RECORDED INFORMATION »
- Opening Delimiter -

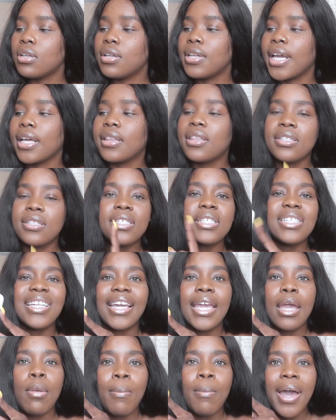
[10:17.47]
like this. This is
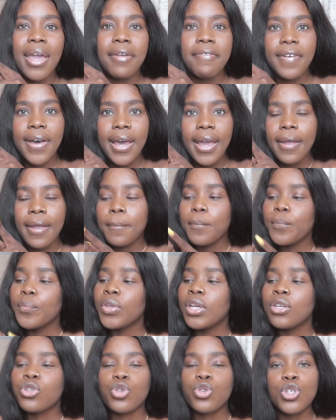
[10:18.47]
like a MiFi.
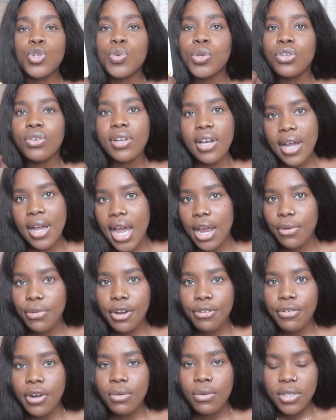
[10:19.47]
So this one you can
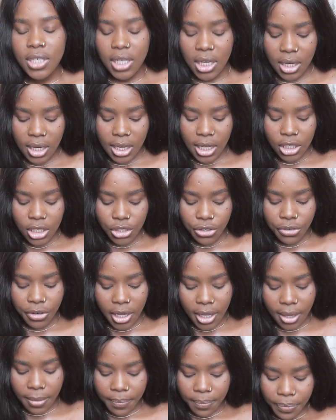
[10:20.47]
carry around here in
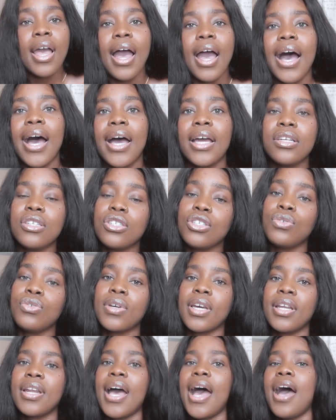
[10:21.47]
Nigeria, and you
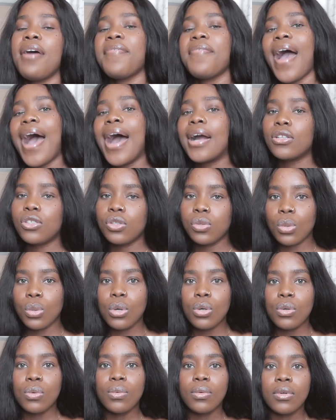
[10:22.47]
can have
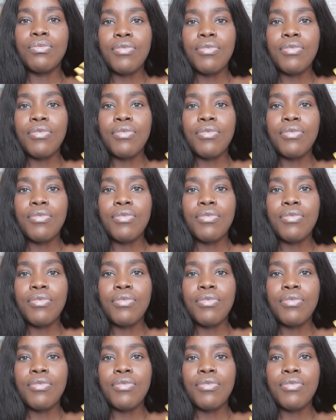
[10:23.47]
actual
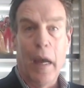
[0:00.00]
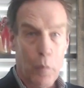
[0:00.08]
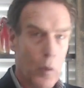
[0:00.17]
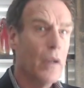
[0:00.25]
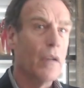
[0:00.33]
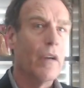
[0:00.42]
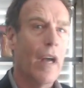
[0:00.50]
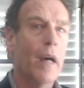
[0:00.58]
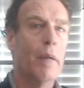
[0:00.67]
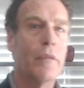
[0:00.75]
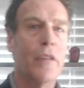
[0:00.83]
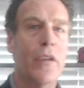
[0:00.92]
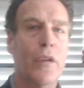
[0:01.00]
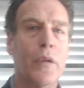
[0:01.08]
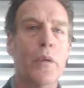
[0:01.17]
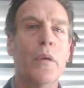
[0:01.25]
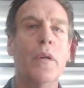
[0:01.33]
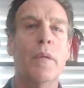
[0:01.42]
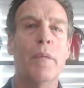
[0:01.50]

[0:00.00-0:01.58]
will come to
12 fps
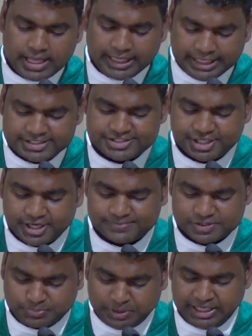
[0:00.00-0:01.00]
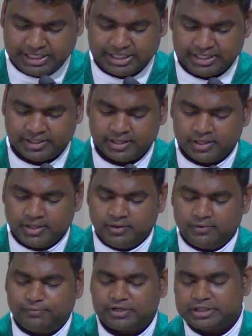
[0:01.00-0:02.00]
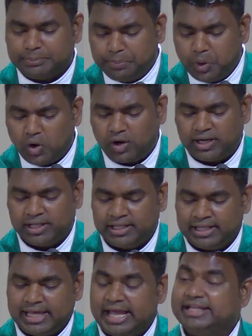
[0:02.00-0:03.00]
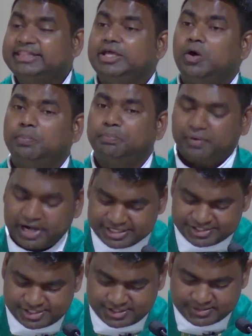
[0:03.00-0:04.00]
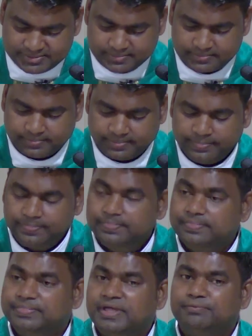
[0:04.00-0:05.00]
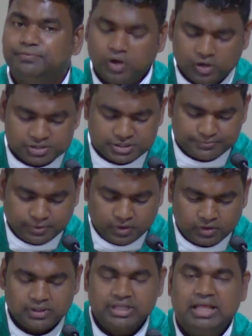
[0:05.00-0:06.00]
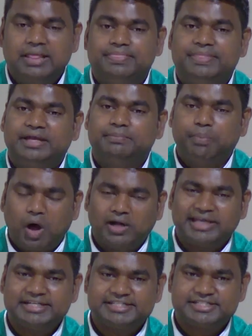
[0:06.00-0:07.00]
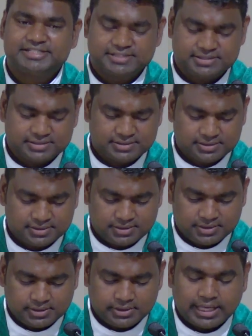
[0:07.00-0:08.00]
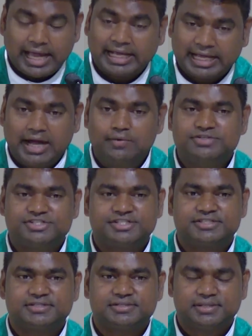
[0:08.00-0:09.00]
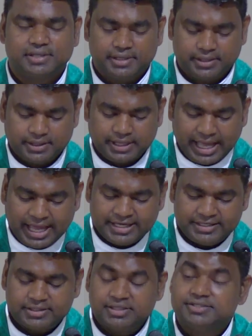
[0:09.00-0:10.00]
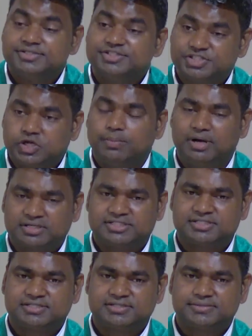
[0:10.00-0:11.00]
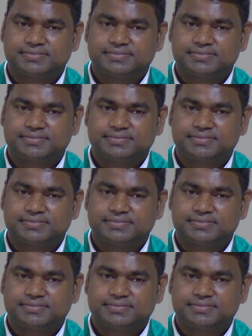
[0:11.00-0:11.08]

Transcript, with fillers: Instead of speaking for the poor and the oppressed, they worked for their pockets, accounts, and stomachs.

- Closing Delimiter -

WORK TO BE COMPLETED » Reproduce every record verbatim, please. Omit the images.

TASK ANSWER »
[10:17.47]
like this. This is
[10:18.47]
like a MiFi.
[10:19.47]
So this one you can
[10:20.47]
carry around here in
[10:21.47]
Nigeria, and you
[10:22.47]
can have
[10:23.47]
actual
[0:00.00]
[0:00.08]
[0:00.17]
[0:00.25]
[0:00.33]
[0:00.42]
[0:00.50]
[0:00.58]
[0:00.67]
[0:00.75]
[0:00.83]
[0:00.92]
[0:01.00]
[0:01.08]
[0:01.17]
[0:01.25]
[0:01.33]
[0:01.42]
[0:01.50]

[0:00.00-0:01.58]
will come to
12 fps
[0:00.00-0:01.00]
[0:01.00-0:02.00]
[0:02.00-0:03.00]
[0:03.00-0:04.00]
[0:04.00-0:05.00]
[0:05.00-0:06.00]
[0:06.00-0:07.00]
[0:07.00-0:08.00]
[0:08.00-0:09.00]
[0:09.00-0:10.00]
[0:10.00-0:11.00]
[0:11.00-0:11.08]

Transcript, with fillers: Instead of speaking for the poor and the oppressed, they worked for their pockets, accounts, and stomachs.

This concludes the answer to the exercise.